In particolare, per quanto riguarda la cartella 29320110054119427000 notificata il 28/11/2011, deduce che i termini prescrizionali sono di 10 anni. Inoltre è stata oggetto di rateizzazione ad opera di controparte che ha quindi riconosciuto il proprio debito ed ha interrotto la prescrizione.) Deduce l'esistenza di atti interruttivi di ER prima della notifica con la Avi INTIMAZIONE DI PAGAMENTO 293 2022 90001569 74/000 ritualmente noti cata il 16.5.2022 non opposta. 3) Invoca la Legge stabilità del 2014 evidenziando che, ai sensi della L.

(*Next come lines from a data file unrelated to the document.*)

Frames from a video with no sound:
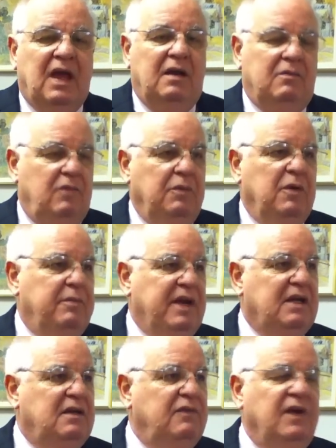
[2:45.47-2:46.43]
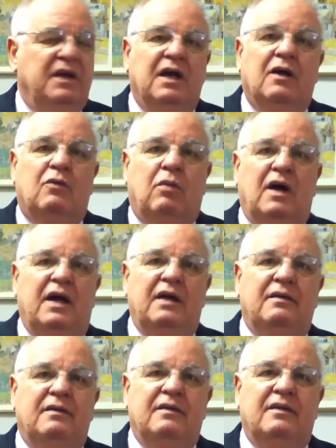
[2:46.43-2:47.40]
and we went back to find out
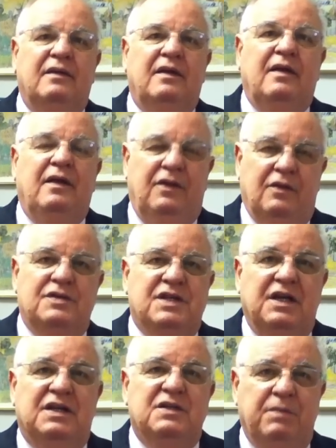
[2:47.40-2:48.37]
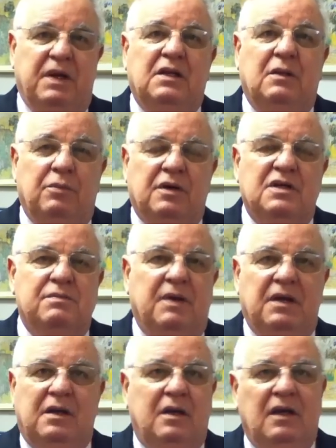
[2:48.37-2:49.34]
why those kids picked the books,
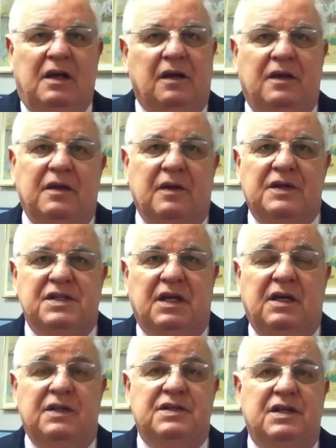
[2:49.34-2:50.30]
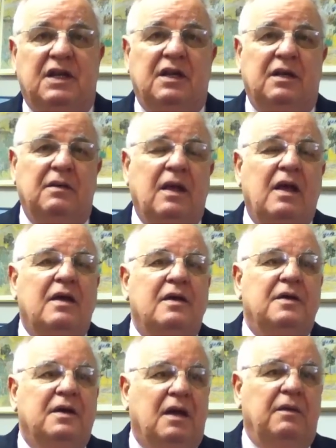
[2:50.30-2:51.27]
but none of the rest of the kids did. And
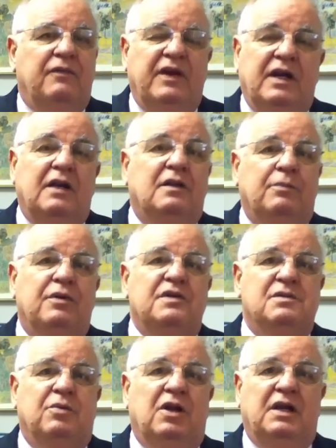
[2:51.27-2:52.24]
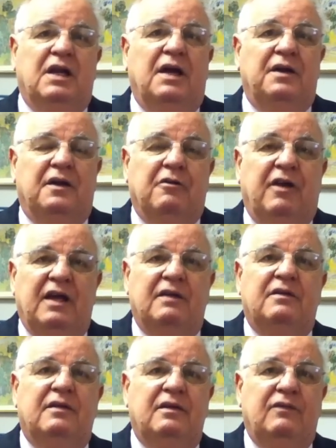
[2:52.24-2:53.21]
kind of find out the principal had gotten a
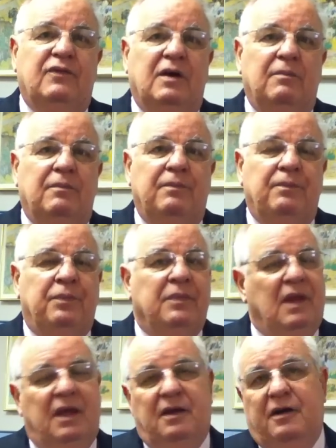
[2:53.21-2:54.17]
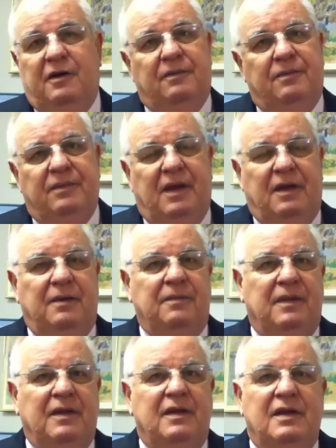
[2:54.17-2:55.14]
grant from, I
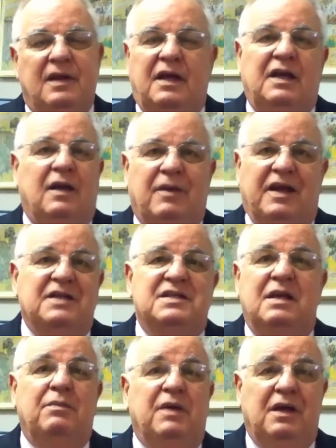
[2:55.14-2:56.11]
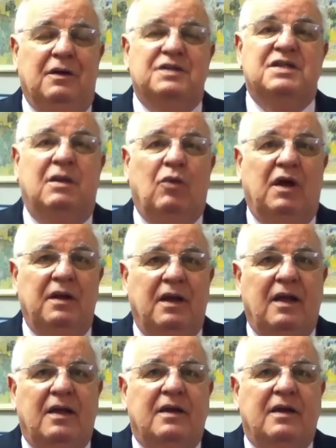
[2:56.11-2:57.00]
don't know, uh, NAACP or someone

n. 147 del 2013 co. 623 (legge di Stabilità 2014), “al fine di consentire il versamento - in forma agevolata - delle somme dovute entro il 28 febbraio 2014” la riscossione ed il termine di prescrizione delle somme iscritte sono rimasti sospesi fino al 15 marzo 2014 (termine prorogato dapprima al 31.03.2014 - D.L. n. 16/2014 - poi al 31.05.2014 - L. di conversione n. 68/2014). Per effetto di tale disposizione, dunque, nel 2014 il termine prescrizionale è rimasto sospeso per circa sei mesi, di talché è di tutta evidenza come il credito azionato mediante la notifica delle cartelle opposte. 4) Da ultimo riochioma il Regime Covid di sospensione.
MOTIVI DELLA DECISIONE
Il ricorso è infondato.
Risulta dalla documentazione allegata da parte resistente la regolare notifica degli atti presupposti e di successivi atti interrutivi, e in specie di precedente intimazione in data 16.5.2022, mai impugnata.

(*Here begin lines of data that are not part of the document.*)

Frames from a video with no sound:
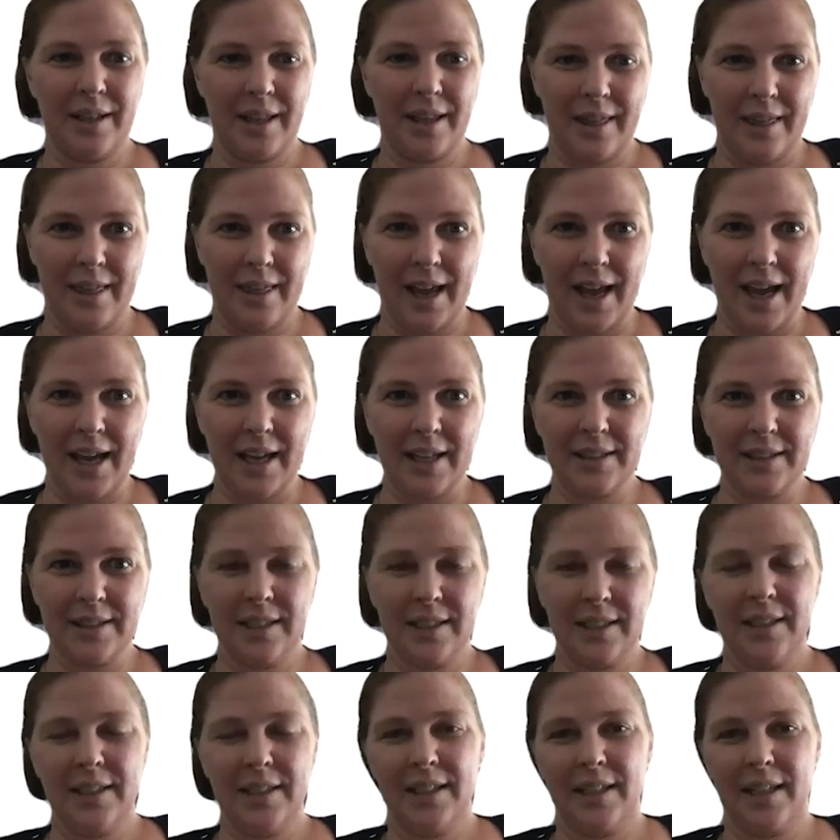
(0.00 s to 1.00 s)
that
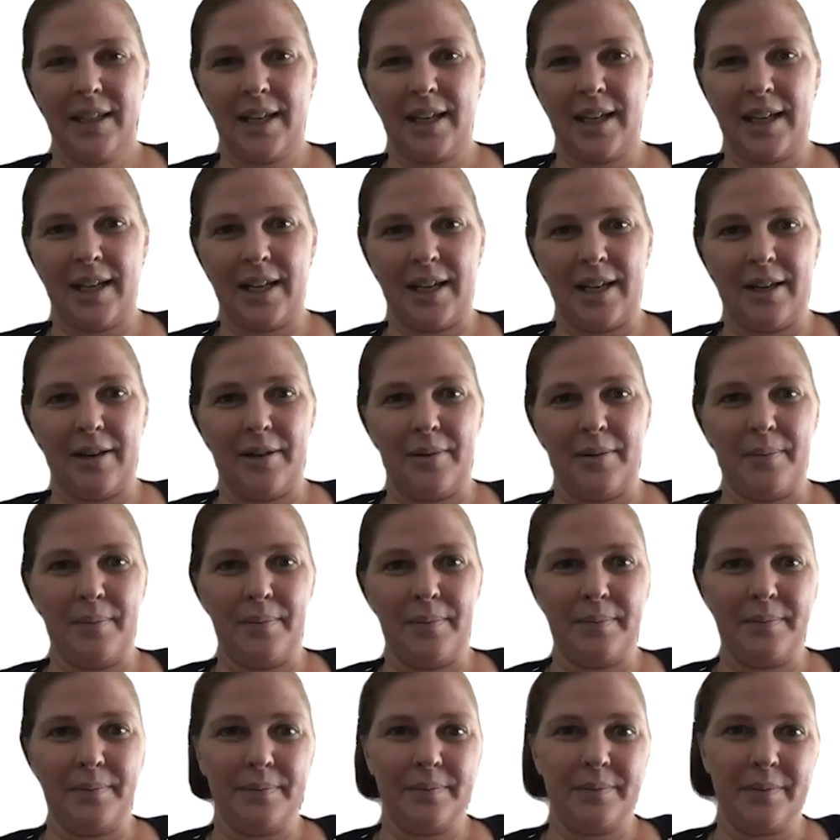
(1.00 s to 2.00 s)

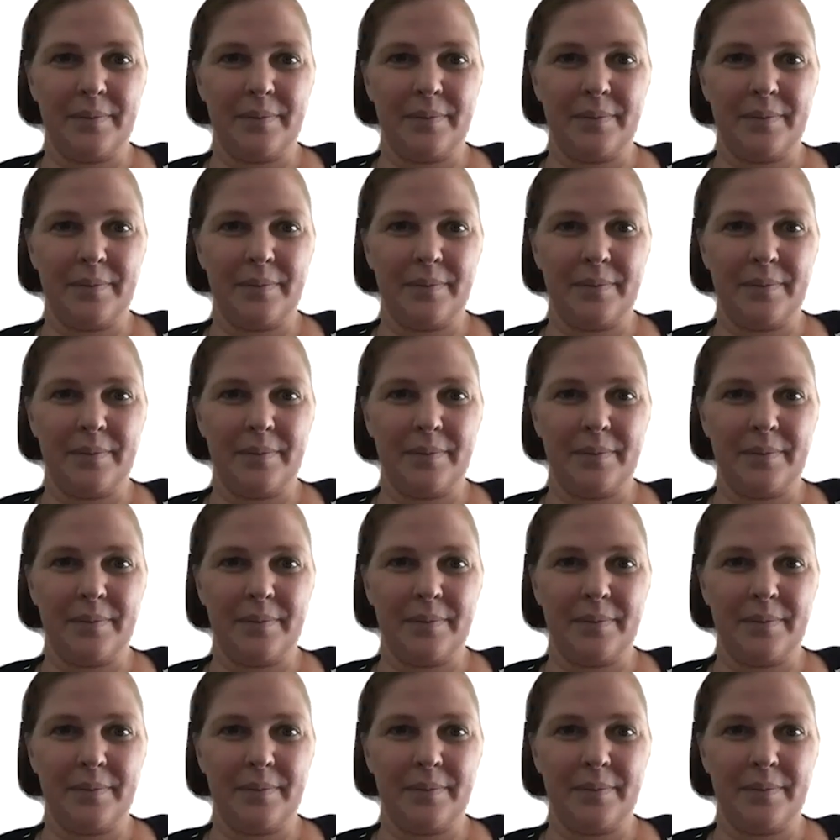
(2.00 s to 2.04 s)
um,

A tal riguardo La S.C con sentenza n. 6436 del 11/03/2025 ha puntualizzato che in tema di contenzioso tributario, l'intimazione di pagamento di cui all'art. 50 d.P.R. n. 602 del 1973, in quanto equiparabile all'avviso di mora di cui al previgente art. 46 d.P.R. cit., è impugnabile autonomamente ai sensi dell'art. 19, comma 1, lett. e), d.lgs. n. 546 del 1992, sicché la sua omessa impugnazione preclude poi al contribuente di eccepire la prescrizione compiutasi anteriormente allo spirare dell'anzidetto termine.
Da tale data a quella di notifica della intimazione oggi impugnata non è trascorso il termine di prescrizione.

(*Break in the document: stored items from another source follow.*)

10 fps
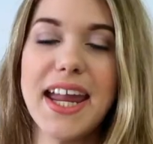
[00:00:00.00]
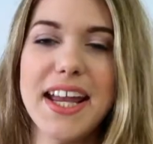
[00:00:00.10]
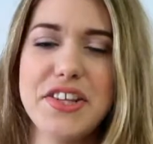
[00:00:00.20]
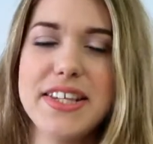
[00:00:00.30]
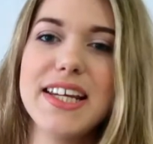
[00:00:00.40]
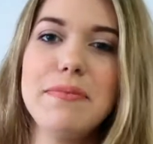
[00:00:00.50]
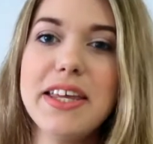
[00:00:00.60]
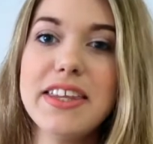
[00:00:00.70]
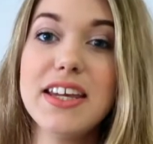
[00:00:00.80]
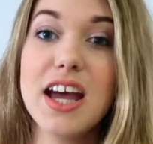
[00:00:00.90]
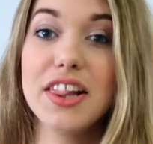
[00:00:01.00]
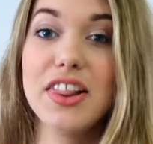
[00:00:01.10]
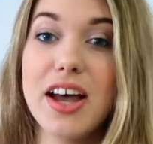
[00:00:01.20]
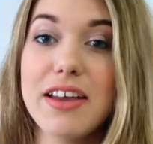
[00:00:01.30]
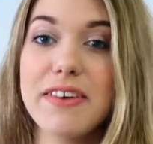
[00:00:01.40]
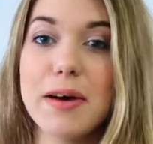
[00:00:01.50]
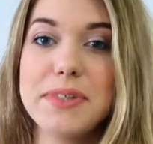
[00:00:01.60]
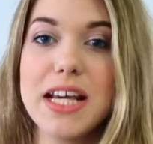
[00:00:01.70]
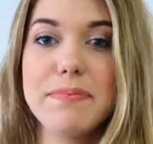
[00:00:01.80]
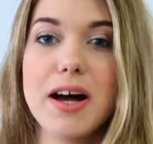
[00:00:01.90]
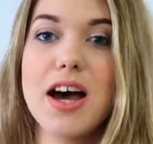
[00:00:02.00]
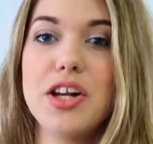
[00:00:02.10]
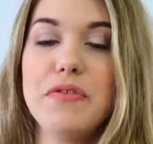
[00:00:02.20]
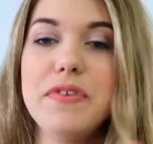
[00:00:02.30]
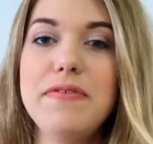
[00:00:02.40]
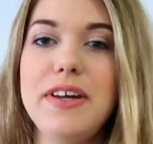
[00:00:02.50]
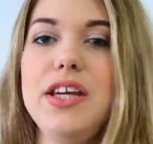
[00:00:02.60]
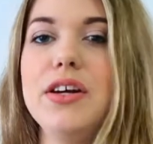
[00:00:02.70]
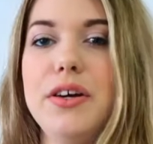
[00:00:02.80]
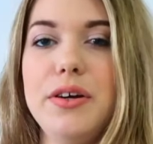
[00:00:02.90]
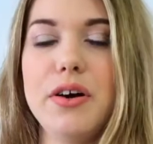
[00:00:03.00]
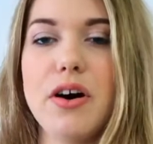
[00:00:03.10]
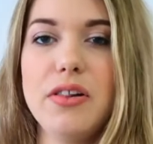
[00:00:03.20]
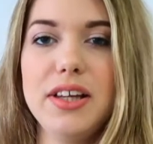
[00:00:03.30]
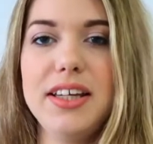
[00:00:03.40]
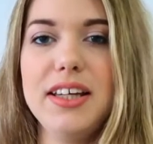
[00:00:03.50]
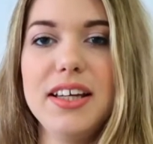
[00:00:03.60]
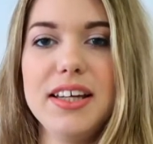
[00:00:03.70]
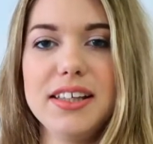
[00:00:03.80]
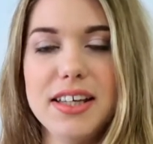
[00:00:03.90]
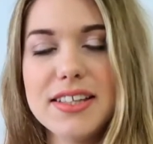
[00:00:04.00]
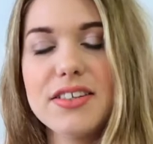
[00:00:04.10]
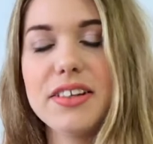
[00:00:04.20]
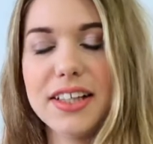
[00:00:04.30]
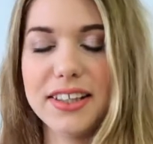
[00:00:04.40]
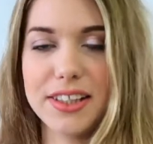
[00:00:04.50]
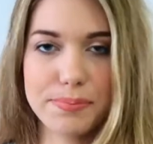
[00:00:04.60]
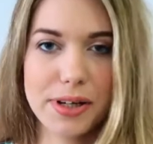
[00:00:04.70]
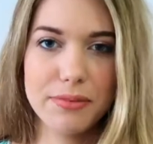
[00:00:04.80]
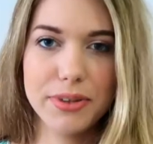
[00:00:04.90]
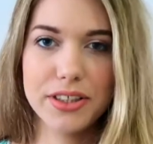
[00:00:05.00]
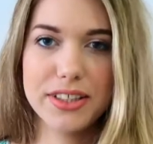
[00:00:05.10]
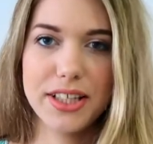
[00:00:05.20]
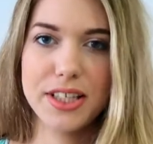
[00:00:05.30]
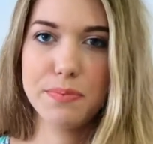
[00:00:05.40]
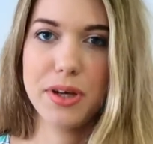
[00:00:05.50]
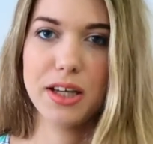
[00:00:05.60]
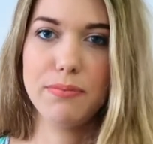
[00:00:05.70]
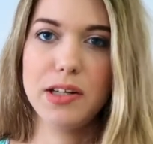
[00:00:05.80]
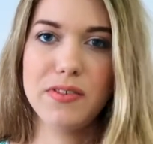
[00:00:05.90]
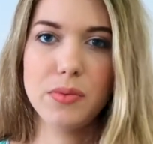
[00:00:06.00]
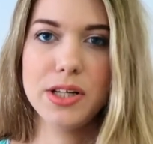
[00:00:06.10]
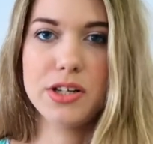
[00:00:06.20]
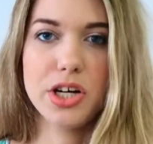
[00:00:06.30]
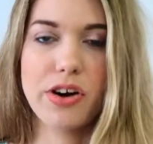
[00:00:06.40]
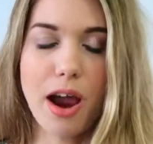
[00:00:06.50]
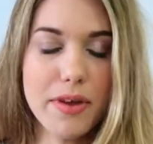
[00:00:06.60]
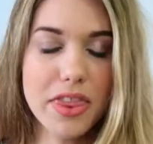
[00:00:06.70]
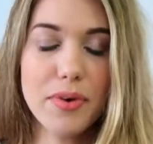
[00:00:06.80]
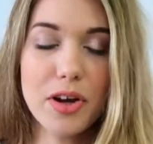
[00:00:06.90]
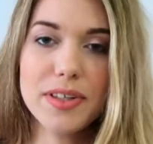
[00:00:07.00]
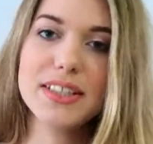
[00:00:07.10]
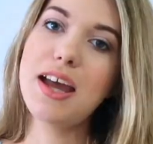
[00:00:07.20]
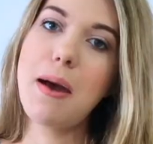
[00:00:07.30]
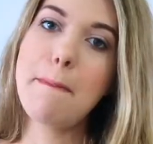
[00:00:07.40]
Okay, so this is gonna be the life update part of the video. Ollie is not in this part because he's being a bit of a whingy crab at the moment.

Quanto al presunto vizio di nullità per difetto di motivazione lo stesso è infondato, non essendo necessaria da un lato l'allegazione degli atti presupposti e essendo dll'altro sufficiente il rinvio per relationem alla motivazione di quello presupposto già notificato.
Va dunque rigettato il ricorso con condanna alle spee in base al principio della soccombenza.
P.Q.M.
La Corte rigetta il rocorso e condanna parte riocorrente al pagamento delle spese processuali che liquida in complessivi € 700,00.